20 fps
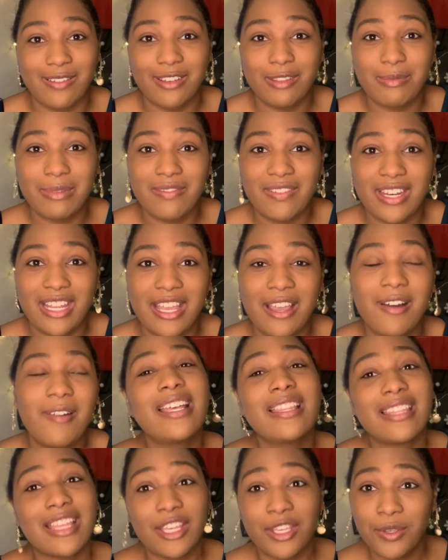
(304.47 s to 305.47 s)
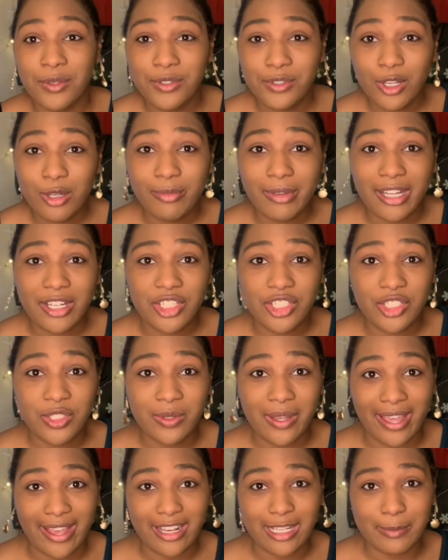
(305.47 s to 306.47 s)
Me video, thank you so much to
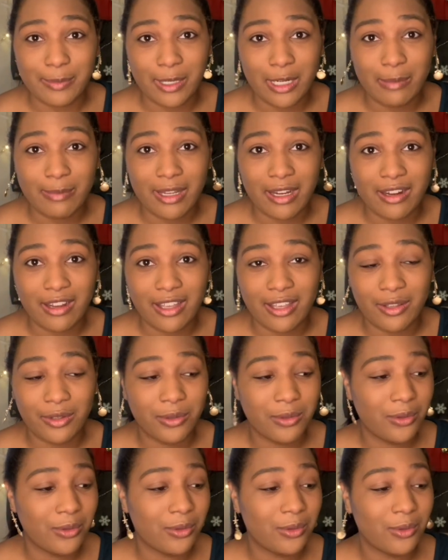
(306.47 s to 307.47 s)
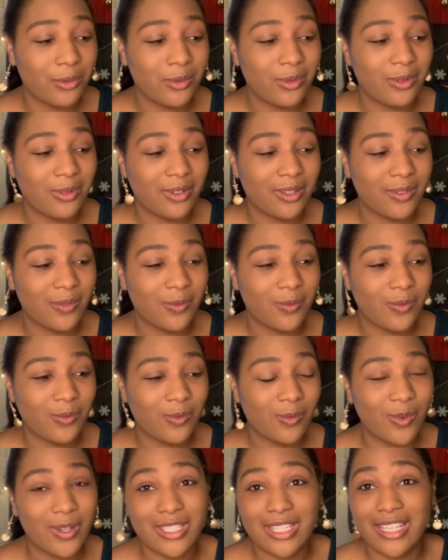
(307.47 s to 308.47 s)
X Mira Mira, who
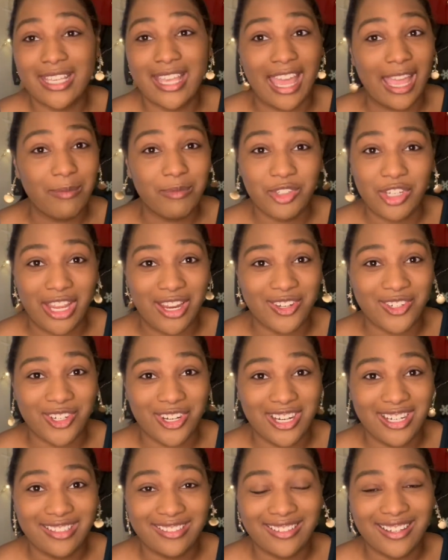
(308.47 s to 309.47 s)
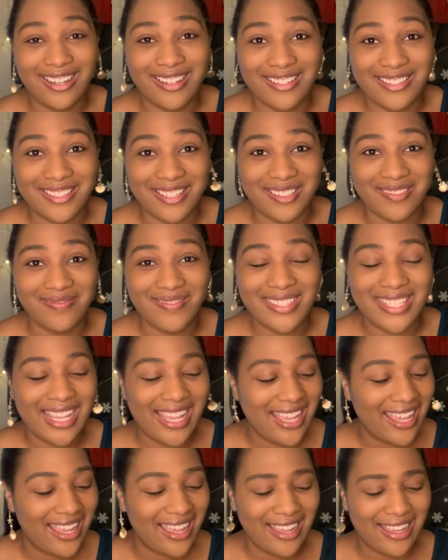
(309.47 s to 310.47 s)
was a game changer on Sims
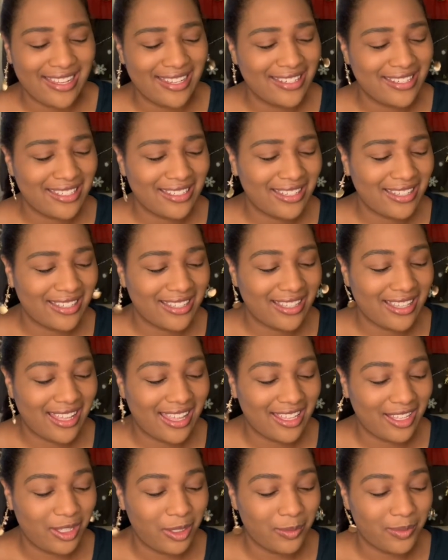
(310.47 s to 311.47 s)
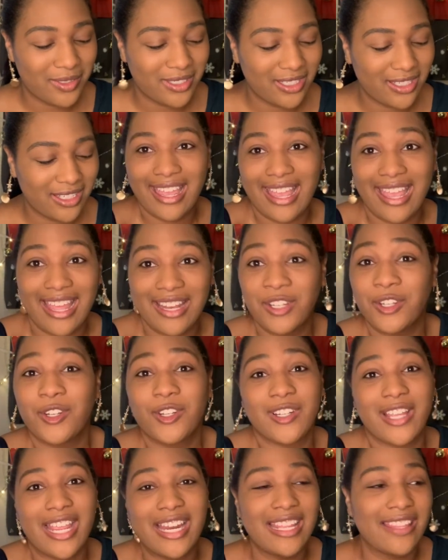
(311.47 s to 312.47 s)
and helped in
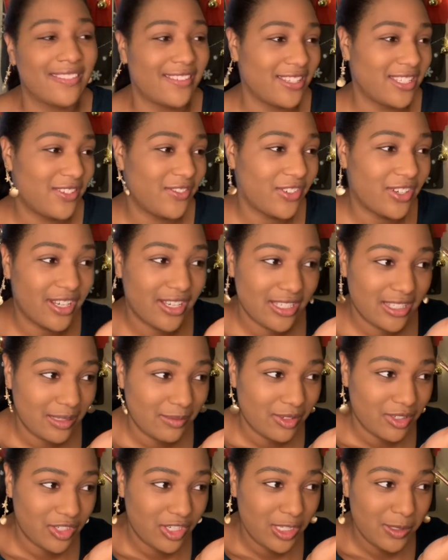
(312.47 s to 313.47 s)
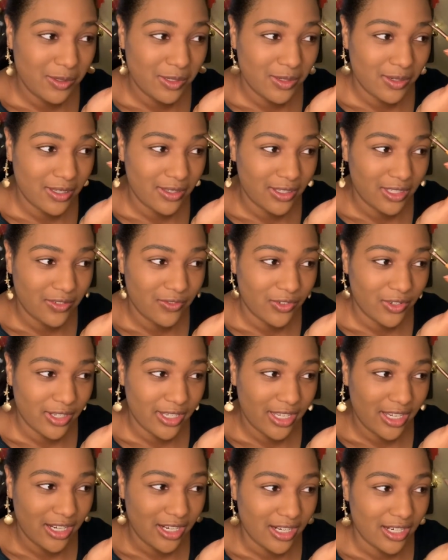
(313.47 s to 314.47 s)
creating this for us. I mean, she's been doing this for
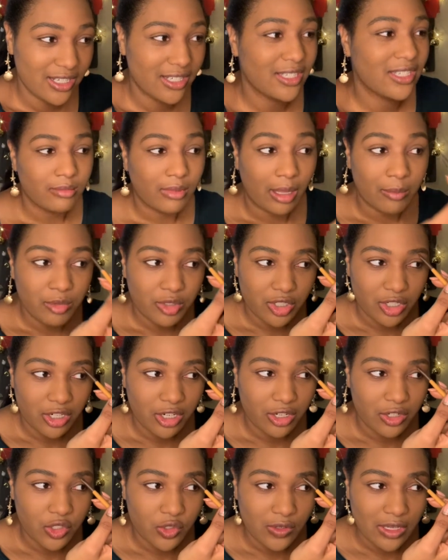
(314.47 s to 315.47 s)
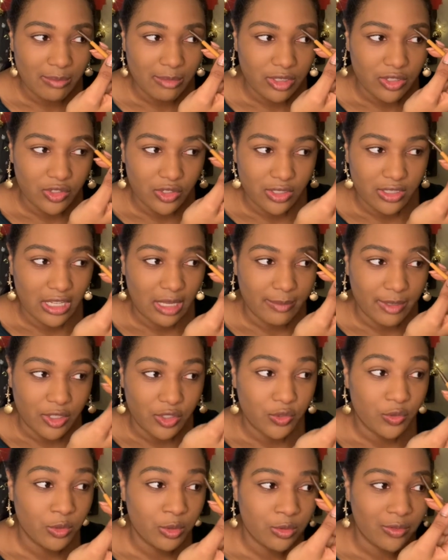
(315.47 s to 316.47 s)
years. I'm sure her dream is just coming
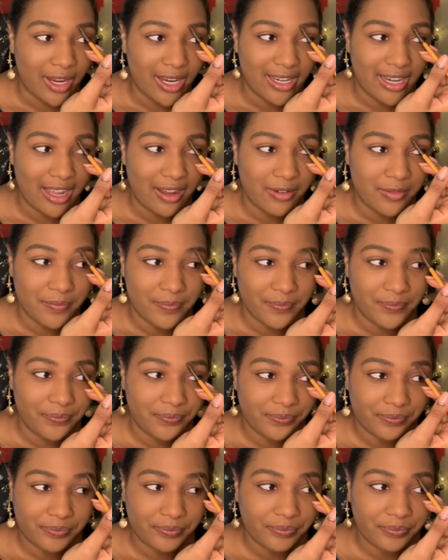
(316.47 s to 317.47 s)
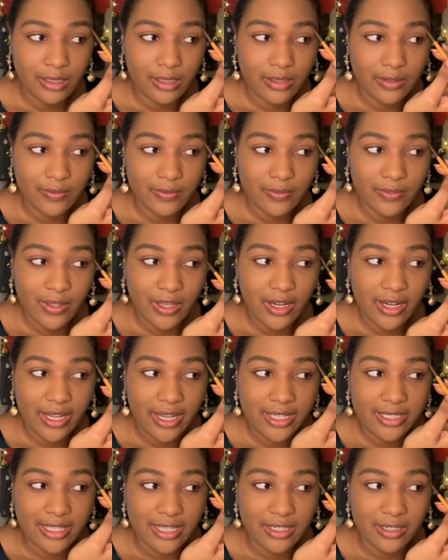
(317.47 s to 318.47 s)
true right now. I'm very
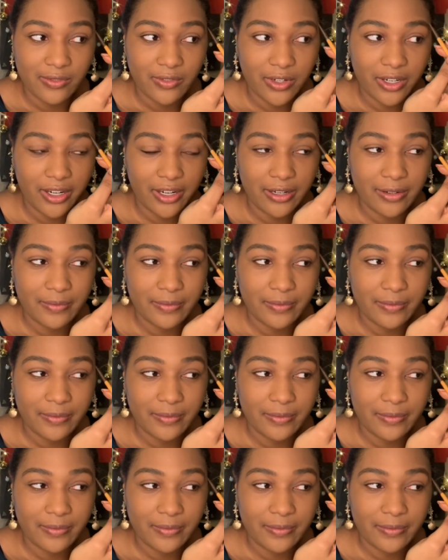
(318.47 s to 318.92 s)
excited for her.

-- EXERCISE --
Every line of the data above should be returned exactly, with the pictures removed.

-- SOLUTION TO THIS TASK --
20 fps
(304.47 s to 305.47 s)
(305.47 s to 306.47 s)
Me video, thank you so much to
(306.47 s to 307.47 s)
(307.47 s to 308.47 s)
X Mira Mira, who
(308.47 s to 309.47 s)
(309.47 s to 310.47 s)
was a game changer on Sims
(310.47 s to 311.47 s)
(311.47 s to 312.47 s)
and helped in
(312.47 s to 313.47 s)
(313.47 s to 314.47 s)
creating this for us. I mean, she's been doing this for
(314.47 s to 315.47 s)
(315.47 s to 316.47 s)
years. I'm sure her dream is just coming
(316.47 s to 317.47 s)
(317.47 s to 318.47 s)
true right now. I'm very
(318.47 s to 318.92 s)
excited for her.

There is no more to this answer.